Study design and participants
Electronic inpatient records were retrieved from the MIMIC-IV database (version 2.2), which includes data on 180,733 inpatients and 50,920 ICU patients admitted to Beth Israel Deaconess Medical Center between 2008 and 2019. This database integrates information from hospital and ICU systems, along with external sources, capturing vital signs, laboratory and microbiological tests, admissions and discharges, medications, length of stay, survival data, and discharge or death records16. Access to this database was granted upon completion of the Collaborative Institutional Training Initiative (CITI Program) training course (certification ID: 12037493). Since the database is publicly available and anonymized, patient informed consent was not required. This study adhered to relevant guidelines to ensure patient privacy, and it was approved by the Ethics Committee of Tengzhou Central People’s Hospital in China (ethical review approval number: 2023-ethical reviews-45). All methodologies and protocols were rigorously conducted in full compliance with the principles set forth in the Declaration of Helsinki.

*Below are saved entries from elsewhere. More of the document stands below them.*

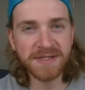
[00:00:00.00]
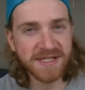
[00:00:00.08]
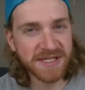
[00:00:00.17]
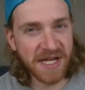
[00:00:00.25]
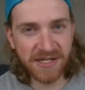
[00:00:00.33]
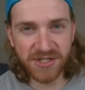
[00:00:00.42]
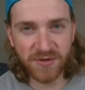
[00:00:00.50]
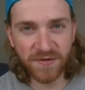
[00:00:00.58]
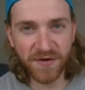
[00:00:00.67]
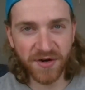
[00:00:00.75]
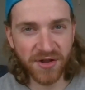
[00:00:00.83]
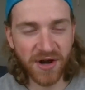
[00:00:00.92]
Stay tuned
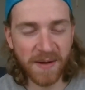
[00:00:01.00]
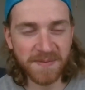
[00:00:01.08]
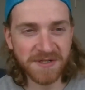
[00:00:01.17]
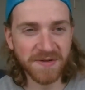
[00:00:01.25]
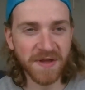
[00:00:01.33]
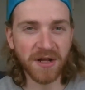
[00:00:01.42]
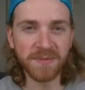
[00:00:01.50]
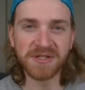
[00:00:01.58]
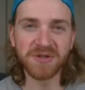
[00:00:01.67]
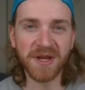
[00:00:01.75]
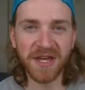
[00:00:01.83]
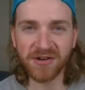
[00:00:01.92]
for another episode that I'll be
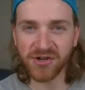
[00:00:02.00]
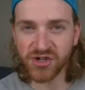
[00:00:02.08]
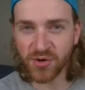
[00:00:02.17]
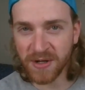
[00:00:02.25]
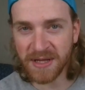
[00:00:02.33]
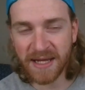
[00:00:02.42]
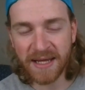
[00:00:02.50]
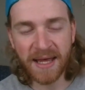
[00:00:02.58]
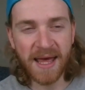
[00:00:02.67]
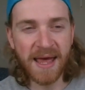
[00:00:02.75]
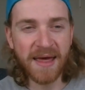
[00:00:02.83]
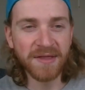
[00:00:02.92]
doing here shortly,
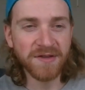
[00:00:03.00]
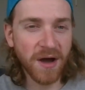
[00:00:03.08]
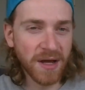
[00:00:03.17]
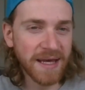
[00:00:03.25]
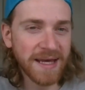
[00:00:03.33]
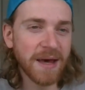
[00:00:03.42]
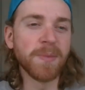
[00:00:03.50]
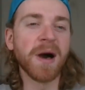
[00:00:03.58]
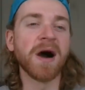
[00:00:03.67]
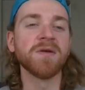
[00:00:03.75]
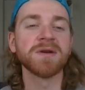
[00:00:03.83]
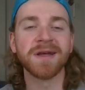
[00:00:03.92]
talking
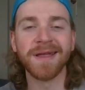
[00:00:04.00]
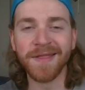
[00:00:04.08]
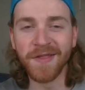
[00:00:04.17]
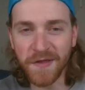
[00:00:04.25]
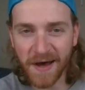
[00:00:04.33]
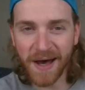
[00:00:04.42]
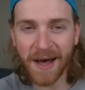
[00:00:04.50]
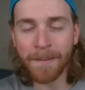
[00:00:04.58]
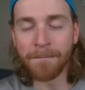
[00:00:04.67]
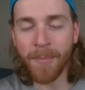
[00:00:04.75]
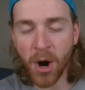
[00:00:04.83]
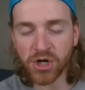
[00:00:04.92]
about the
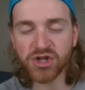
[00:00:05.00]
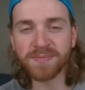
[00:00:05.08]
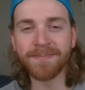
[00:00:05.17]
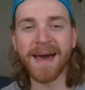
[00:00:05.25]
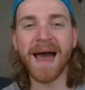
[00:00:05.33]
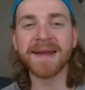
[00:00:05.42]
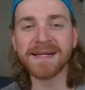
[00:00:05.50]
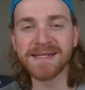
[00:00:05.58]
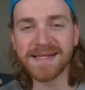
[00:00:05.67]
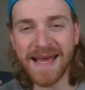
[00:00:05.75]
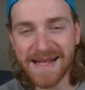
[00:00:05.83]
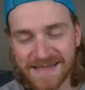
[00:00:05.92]
March
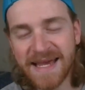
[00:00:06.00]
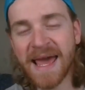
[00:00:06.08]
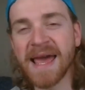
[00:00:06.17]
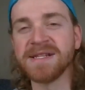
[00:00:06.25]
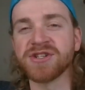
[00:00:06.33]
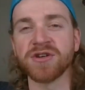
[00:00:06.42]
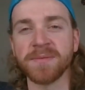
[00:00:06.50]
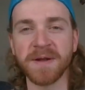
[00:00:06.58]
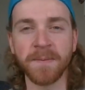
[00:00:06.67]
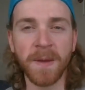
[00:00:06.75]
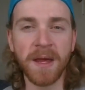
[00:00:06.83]
Madness NCAA tournament.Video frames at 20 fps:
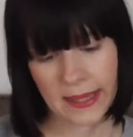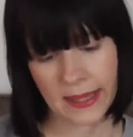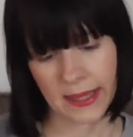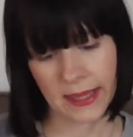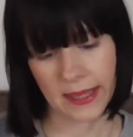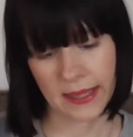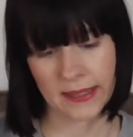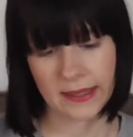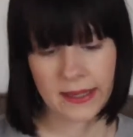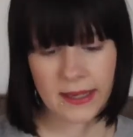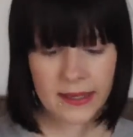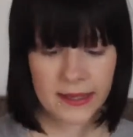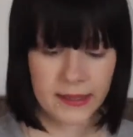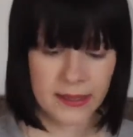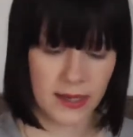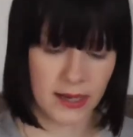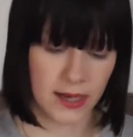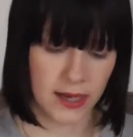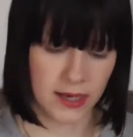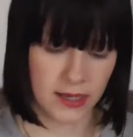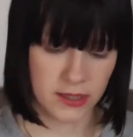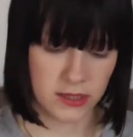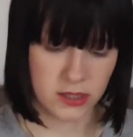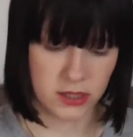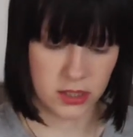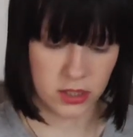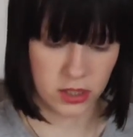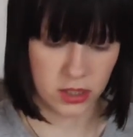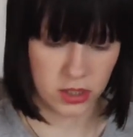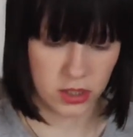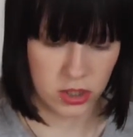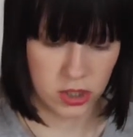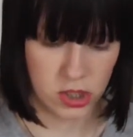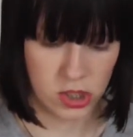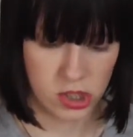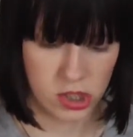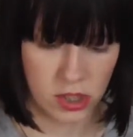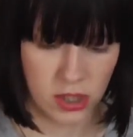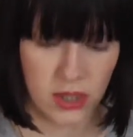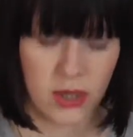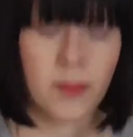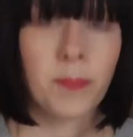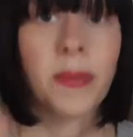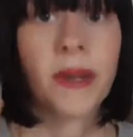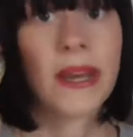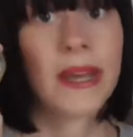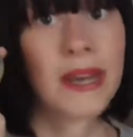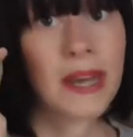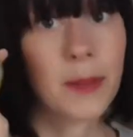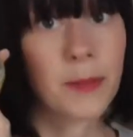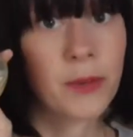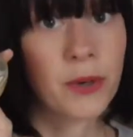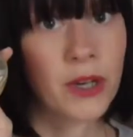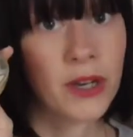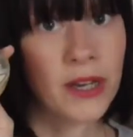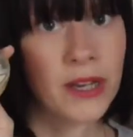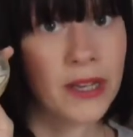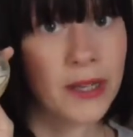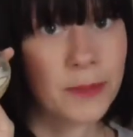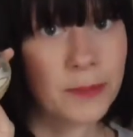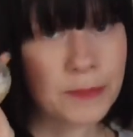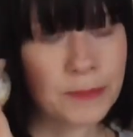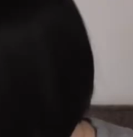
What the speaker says: and I got banana pudding.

The study included patients over 18 years old who were first hospitalized in the ICU and underwent at least one invasive procedure, such as invasive mechanical ventilation (IMV), central venous catheter (CVC), or indwelling urinary catheter (IUC). Exclusion criteria were: (1) death within 48 h of ICU admission; (2) invasive procedures conducted in non-ICU departments; (3) failure to meet the Centers for Disease Control and Prevention (CDC) National Healthcare Safety Network (NHSN) guidelines17 for diagnosing VAP, CLABSI, or CAUTI.
Outcomes and definitions
This study targeted three types of infections: VAP, CLABSI, and CAUTI. The outcomes were defined as 30-day mortality and device-associated infections occurring in the ICU after more than 48 h following the specified operations. The predictive device-associated infections included VAP, CLABSI, and CAUTI. Invasive device procedures and diagnoses of device-associated infections were evaluated based on the CDC’s NHSN guidelines.
Data collection
Variables documented upon ICU admission were collected, encompassing general information, laboratory examinations, and vital signs. Basic data included age, gender, ethnicity, comorbidities, admission care unit, invasive interventions, device-associated infections, 30-day survival outcomes post-first invasive procedure, and hospitalization outcomes. Laboratory parameters and vital signs were collected within the first 24 h of ICU admission. These included white blood cell (WBC) count, platelet count, anion gap, bicarbonate levels, creatinine levels, chloride levels, glucose levels, hemoglobin levels, potassium levels, sodium levels, blood urea nitrogen (BUN) levels, calcium levels, activated partial thromboplastin time (APTT), partial thromboplastin time (PT), international normalized ratio (INR), systolic blood pressure (SBP), diastolic blood pressure (DBP), mean arterial pressure (MAP), temperature, peripheral blood oxygen saturation (SpO2), heart rate, respiratory rate, Glasgow Coma Scale (GCS), Sequential Organ Failure Assessment (SOFA), Acute Physiology Score III (APS III), and Simplified Acute Physiology Score II (SAPS II). The code for the study is available on GitHub (https://github.com/susu223344/Device-Associated-Infections-Hyperparametric-Search/blob/main/sql).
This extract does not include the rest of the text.